For software testing purposes, we have a Windows 7 box that serves as a virtual machine host. Up to seven VMs run at the same time on the VMHost machine, each in a separate VMWare Player instance. All connect to the local wireless router using the "Bridged" network option. We access the virtual machines from development machines using Windows Remote Desktop. Much of the testing involves networking, using both HTTP and a custom TCP/IP-based file-copy protocol.
For reasons we have not been able to determine, the router grants IP address leases of only one hour to each of the virtual machines. (The host receives normal seven-day leases.) Though the leases get renewed automatically, lease expiration breaks much of our testing, as all open TCP/IP connections on each virtual machine get canceled when the lease is renewed. Even internal connections to "localhost" (127.0.0.1 or ::1:) get broken. Our software does automatically reestablish broken connections, but whatever operation was in progress can fail. This wreaks havoc with the QA effort on our networking software!

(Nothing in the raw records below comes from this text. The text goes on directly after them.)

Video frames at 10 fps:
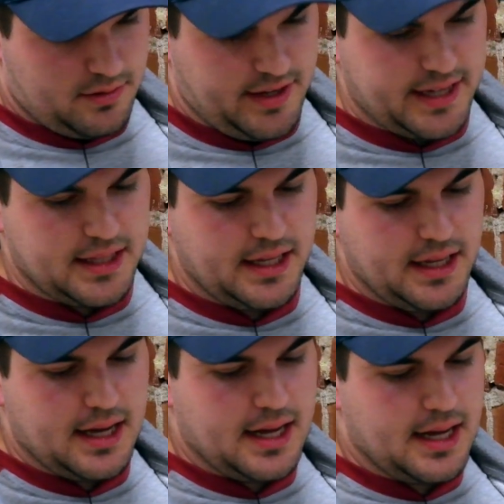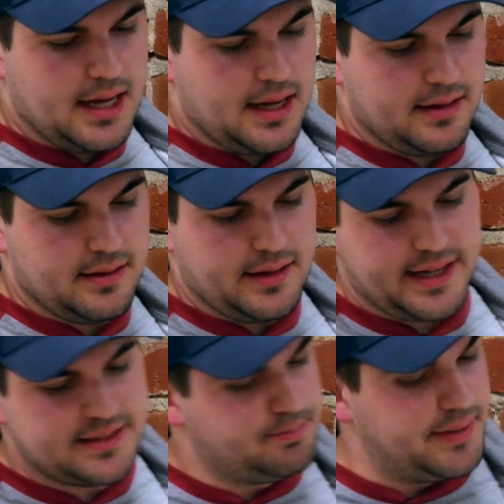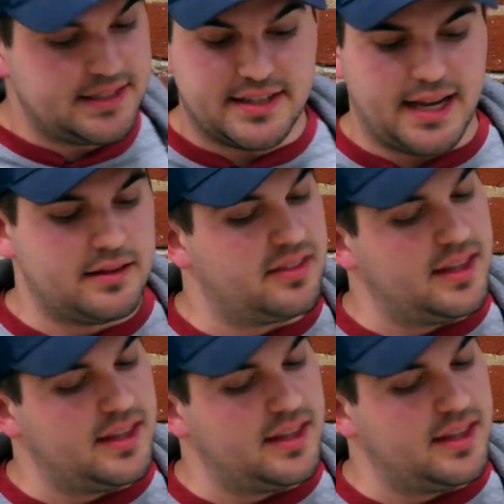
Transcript: Secondly, like I've been saying,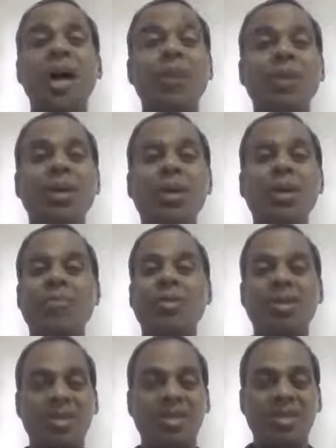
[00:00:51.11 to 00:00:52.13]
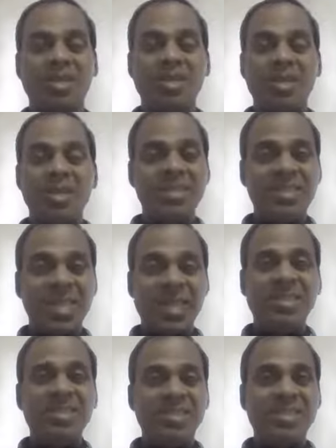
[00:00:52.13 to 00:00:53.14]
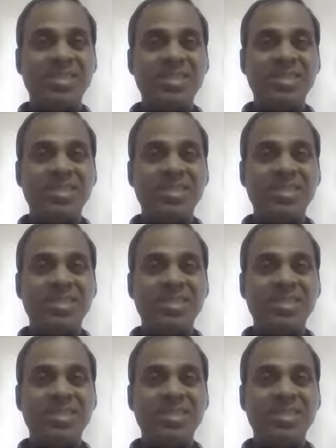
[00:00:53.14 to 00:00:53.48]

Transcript: applicable in statistics.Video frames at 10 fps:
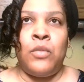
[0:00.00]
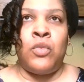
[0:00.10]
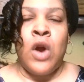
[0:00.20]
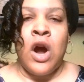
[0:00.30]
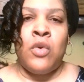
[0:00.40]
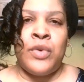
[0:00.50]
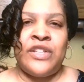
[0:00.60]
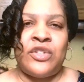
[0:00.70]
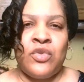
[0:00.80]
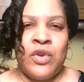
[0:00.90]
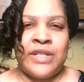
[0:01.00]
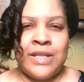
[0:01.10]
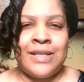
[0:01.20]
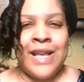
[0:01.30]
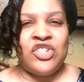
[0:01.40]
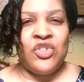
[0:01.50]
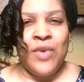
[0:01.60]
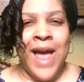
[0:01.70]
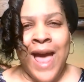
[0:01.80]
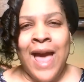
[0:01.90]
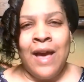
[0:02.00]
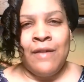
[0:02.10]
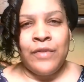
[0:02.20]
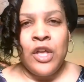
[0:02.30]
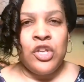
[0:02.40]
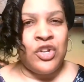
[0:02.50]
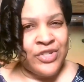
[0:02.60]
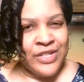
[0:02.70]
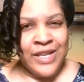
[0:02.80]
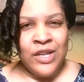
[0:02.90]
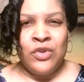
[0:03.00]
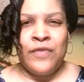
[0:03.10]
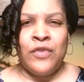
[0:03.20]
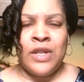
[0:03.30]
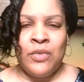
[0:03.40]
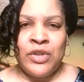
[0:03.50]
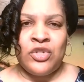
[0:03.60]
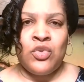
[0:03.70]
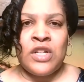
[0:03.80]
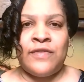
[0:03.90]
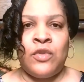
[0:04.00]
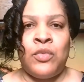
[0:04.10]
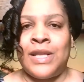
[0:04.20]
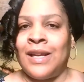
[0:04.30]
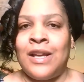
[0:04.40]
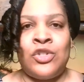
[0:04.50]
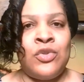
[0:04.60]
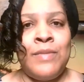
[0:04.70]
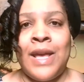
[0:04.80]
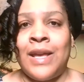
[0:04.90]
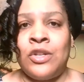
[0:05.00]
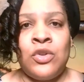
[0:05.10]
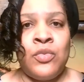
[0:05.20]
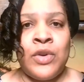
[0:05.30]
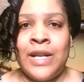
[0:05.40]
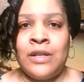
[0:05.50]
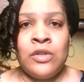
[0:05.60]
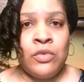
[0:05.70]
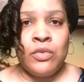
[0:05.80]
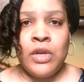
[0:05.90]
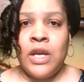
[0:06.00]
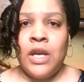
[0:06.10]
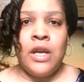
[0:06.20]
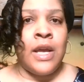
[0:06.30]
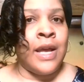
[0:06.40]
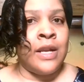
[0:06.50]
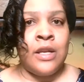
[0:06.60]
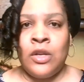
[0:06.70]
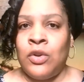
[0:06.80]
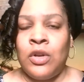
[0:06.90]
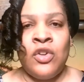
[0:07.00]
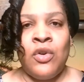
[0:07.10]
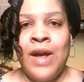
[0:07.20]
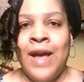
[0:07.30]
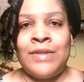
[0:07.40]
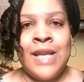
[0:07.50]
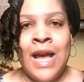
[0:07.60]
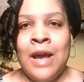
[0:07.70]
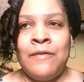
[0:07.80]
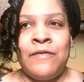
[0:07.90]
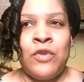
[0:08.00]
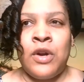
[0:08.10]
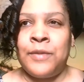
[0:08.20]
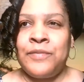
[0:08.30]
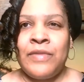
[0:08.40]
raw resources that you have. You're skillful and resourceful with it because you make it do what it do. And you don't have time for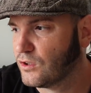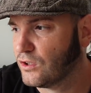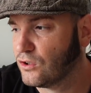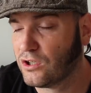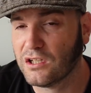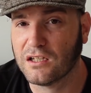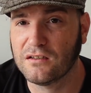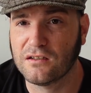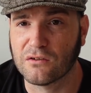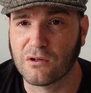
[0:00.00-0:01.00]
Look at
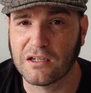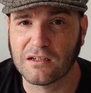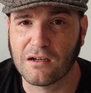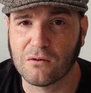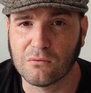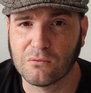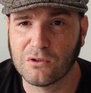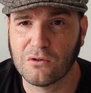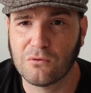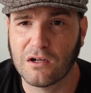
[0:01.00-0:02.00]
India right now. We
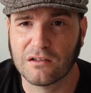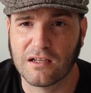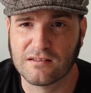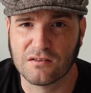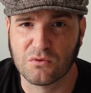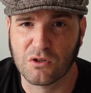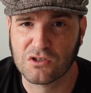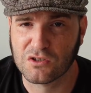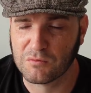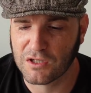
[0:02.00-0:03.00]
don't want that
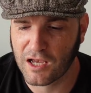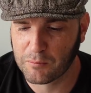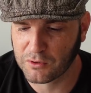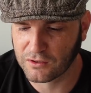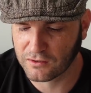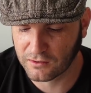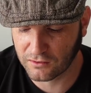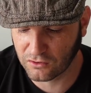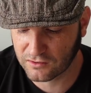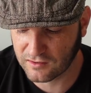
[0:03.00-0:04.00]
situation to be happening.
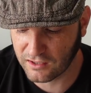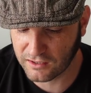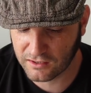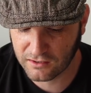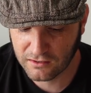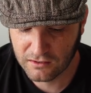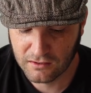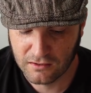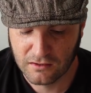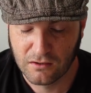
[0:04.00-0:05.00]
It looks like
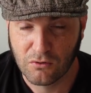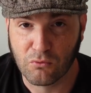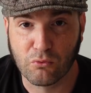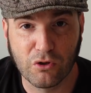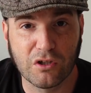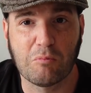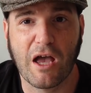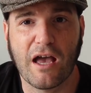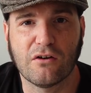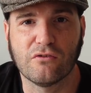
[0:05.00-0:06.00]
really
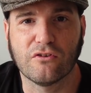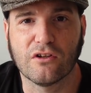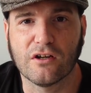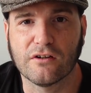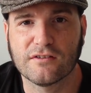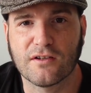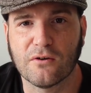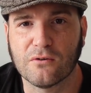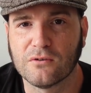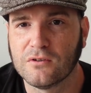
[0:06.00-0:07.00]
bad over there.
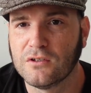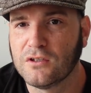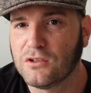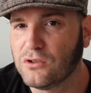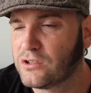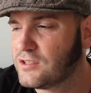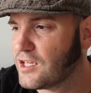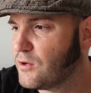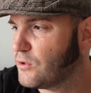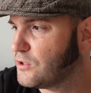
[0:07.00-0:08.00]
So you can
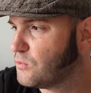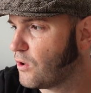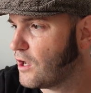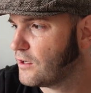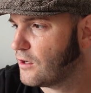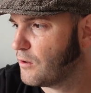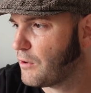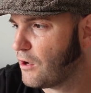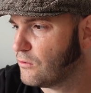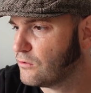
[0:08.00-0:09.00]
say what you want
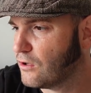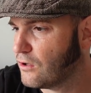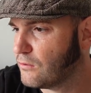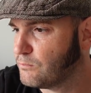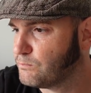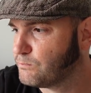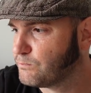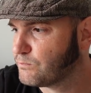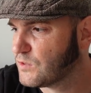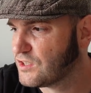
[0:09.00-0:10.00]
about
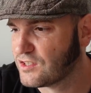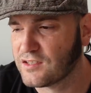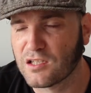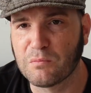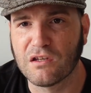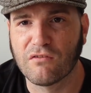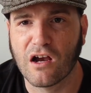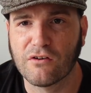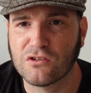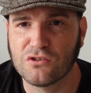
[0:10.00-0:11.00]
the CCP
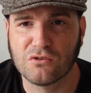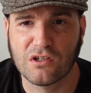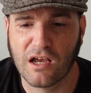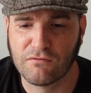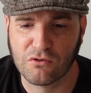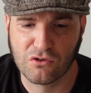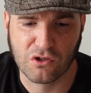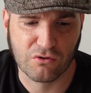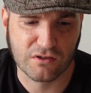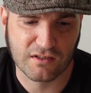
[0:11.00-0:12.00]
virus. You can have your
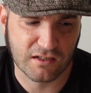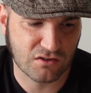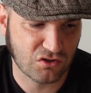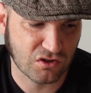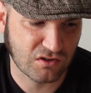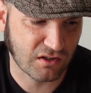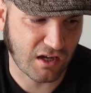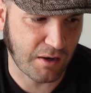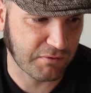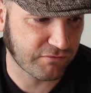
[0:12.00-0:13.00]
theories that it's just the
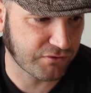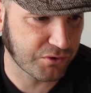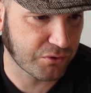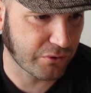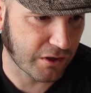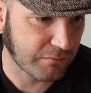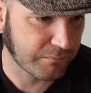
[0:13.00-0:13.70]
common flu.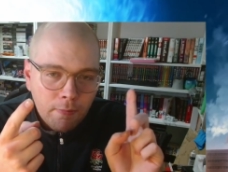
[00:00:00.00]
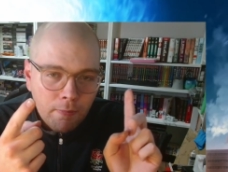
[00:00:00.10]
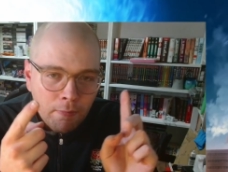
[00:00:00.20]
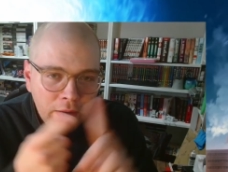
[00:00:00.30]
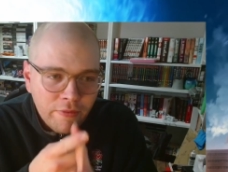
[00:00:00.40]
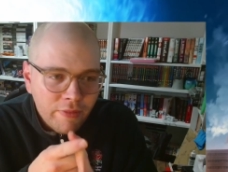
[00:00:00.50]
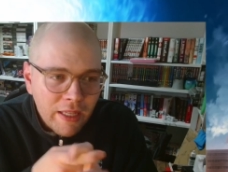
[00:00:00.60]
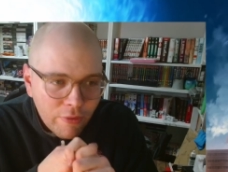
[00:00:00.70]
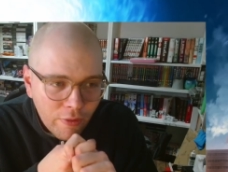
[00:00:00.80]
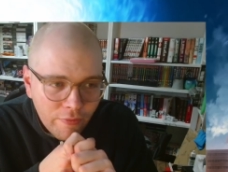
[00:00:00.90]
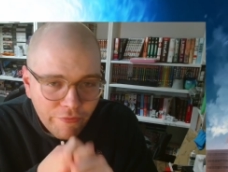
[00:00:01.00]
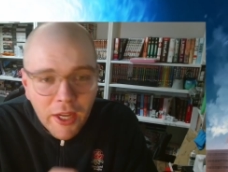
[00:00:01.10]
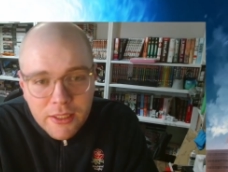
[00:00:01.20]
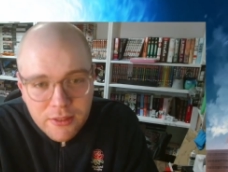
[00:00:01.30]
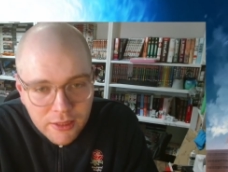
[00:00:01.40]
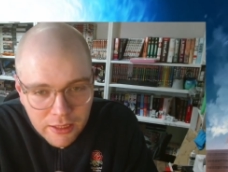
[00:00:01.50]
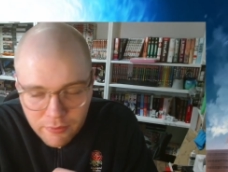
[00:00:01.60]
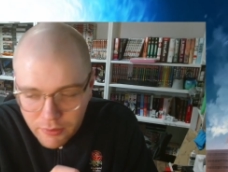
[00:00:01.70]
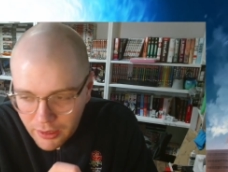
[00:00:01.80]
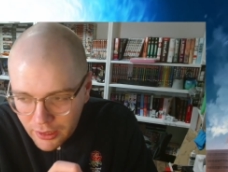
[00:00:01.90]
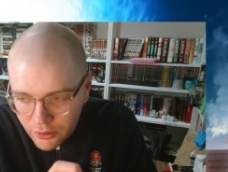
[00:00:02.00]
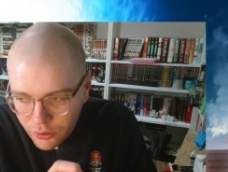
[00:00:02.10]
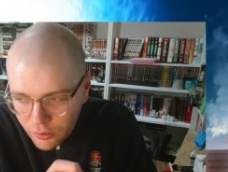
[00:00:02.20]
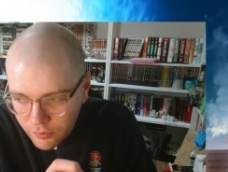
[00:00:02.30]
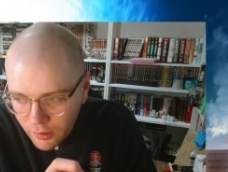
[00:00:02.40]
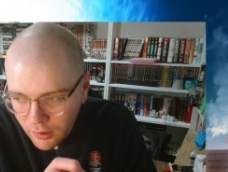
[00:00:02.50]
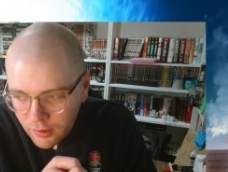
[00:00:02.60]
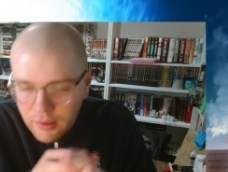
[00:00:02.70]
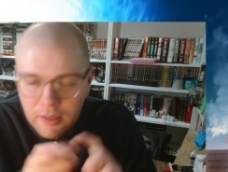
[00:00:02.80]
My favourite bite scene of the year so far.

Rarely, a different IP address gets assigned to a VM when the lease expires. This is an added complication, as it can take several minutes for the local DNS caches to be updated. But this is rare, and we could live with it.
We would prefer to leave current router settings for dynamic address assignment, instead of moving to a fixed-IP mechanism.
Questions:
- What causes the leases to be granted with such short (one-hour duration)? Is this an issue with the router, with VMWare Player networking settings, or with network configuration of the individual virtual machines? (For example, might the router be restricting lease duration because the same MAC address requests multiple IP addresses?)
- What can we do to change the lease duration?
- Would switching to fixed IP addresses solve the problem?
Thanks in advance for any help with this.